Eileen Lensch: Ja, also zunächst einmal: Wir haben uns wirklich gemeinsam alle auf den Weg gemacht. Und dafür bin ich sehr, sehr dankbar. Aber ich kann schon erkennen, dass es ganz toll wäre, wenn unsere Inklusionsbeauftragten mit der Schwerbehindertenvertretung eng zusammenrücken würden und für die Schwerbehinderten gemeinsame Sache machen würden - im Rahmen der rechtlichen Möglichkeiten.

Darüber hinaus halte ich es für wahnsinnig wichtig, dass wir nunmehr, nachdem wir wissen, was geht und was nicht geht, Vorgesetzte und auch die Verwaltung pflichtgemäß schulen. Das heißt: keine freiwilligen Schulungen, da kommen nur wenige! Es geht darum, sie wirklich auch in die Aus- und Fortbildung mit zu integrieren.

Und last but not least: Ich wünschte mir eine gezielte Öffentlichkeitsarbeit nach innen: "Wirke rechtmäßig sowie sachgerecht und sprich drüber!" Ich glaube, auch wenn andere Menschen sehen und lesen, dass es geht, fühlen sie sich vielleicht ein Stückchen auch animiert, es nachzumachen.

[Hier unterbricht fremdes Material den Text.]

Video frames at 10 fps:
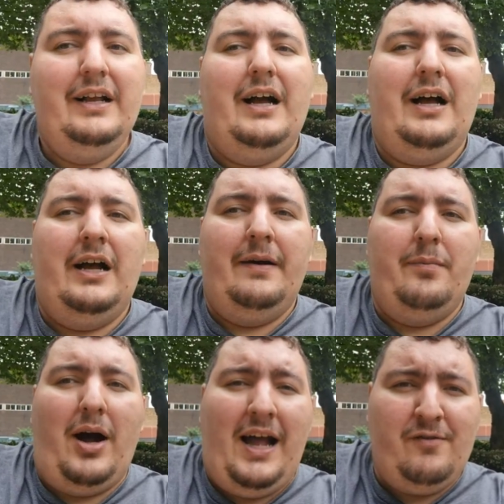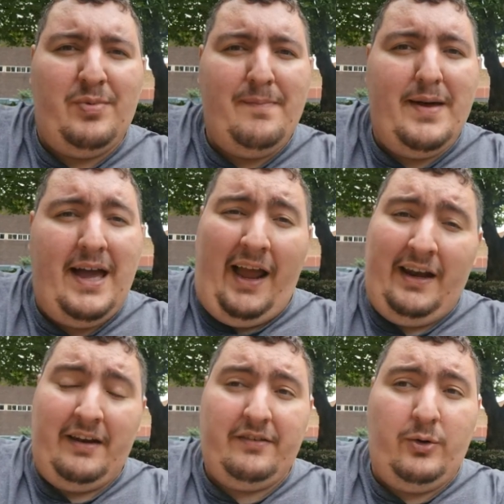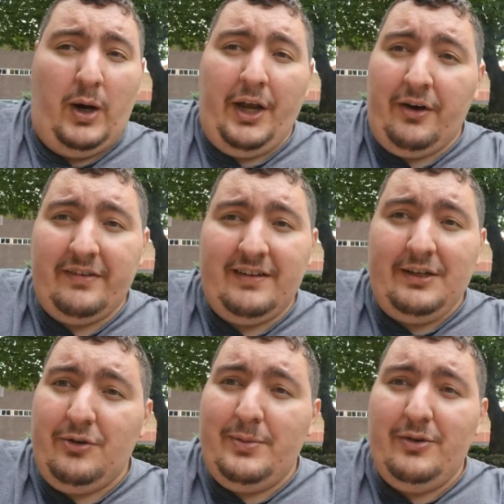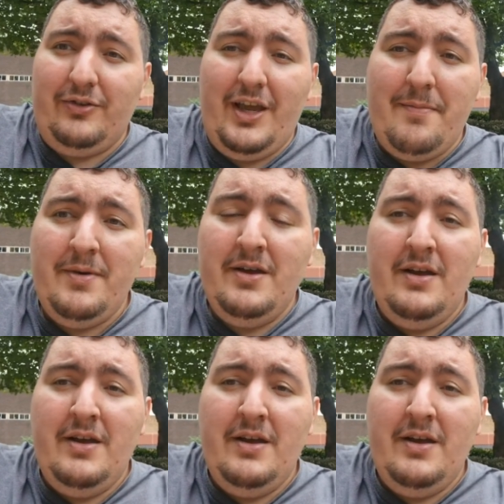But I have been there, and it's quite a nice little museum.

Matthias Klaus: Frau Lensch, ich danke Ihnen, dass Sie hergekommen sind von Potsdam in der Bahn mit all Ihren Hürden und dass Sie mit mir hier über Ihre Erfahrung als berufstätige Schwerbehinderte gesprochen haben.

Eileen Lensch: Sehr gerne. Vielen Dank für die Einladung.

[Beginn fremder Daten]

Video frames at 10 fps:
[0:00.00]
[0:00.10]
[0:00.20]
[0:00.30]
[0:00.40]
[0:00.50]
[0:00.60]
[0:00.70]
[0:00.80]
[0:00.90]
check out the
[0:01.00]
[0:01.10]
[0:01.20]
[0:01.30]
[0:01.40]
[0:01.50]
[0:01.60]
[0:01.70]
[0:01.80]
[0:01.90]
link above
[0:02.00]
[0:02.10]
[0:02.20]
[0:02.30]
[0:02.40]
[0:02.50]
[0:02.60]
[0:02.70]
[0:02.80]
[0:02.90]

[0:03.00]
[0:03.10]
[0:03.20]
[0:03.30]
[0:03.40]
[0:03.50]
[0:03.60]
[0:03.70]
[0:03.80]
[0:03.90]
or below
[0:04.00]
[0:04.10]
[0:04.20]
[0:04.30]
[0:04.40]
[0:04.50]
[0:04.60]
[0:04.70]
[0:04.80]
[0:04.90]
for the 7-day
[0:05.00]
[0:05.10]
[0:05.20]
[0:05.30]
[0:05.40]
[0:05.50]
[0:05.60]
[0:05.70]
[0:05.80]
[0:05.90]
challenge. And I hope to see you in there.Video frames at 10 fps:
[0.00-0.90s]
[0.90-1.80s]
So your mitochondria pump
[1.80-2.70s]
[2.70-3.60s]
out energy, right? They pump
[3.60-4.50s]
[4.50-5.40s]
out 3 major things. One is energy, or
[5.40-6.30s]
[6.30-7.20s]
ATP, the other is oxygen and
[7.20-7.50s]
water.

Matthias Klaus: Das war "Echt behindert!" Mein Name ist Matthias Klaus.

Jingle: Mehr Folgen unter DW dw.com/echtbehindert.

Hinweis der Redaktion: Dieses Transkript wurde unter Nutzung einer automatisierten Spracherkennungs-Software erstellt. Danach wurde es auf offensichtliche Fehler hin redaktionell bearbeitet. Der Text gibt das gesprochene Wort wieder, erfüllt aber nicht unsere Ansprüche an ein umfassend redigiertes Interview. Wir danken unseren Leserinnen und Lesern für das Verständnis.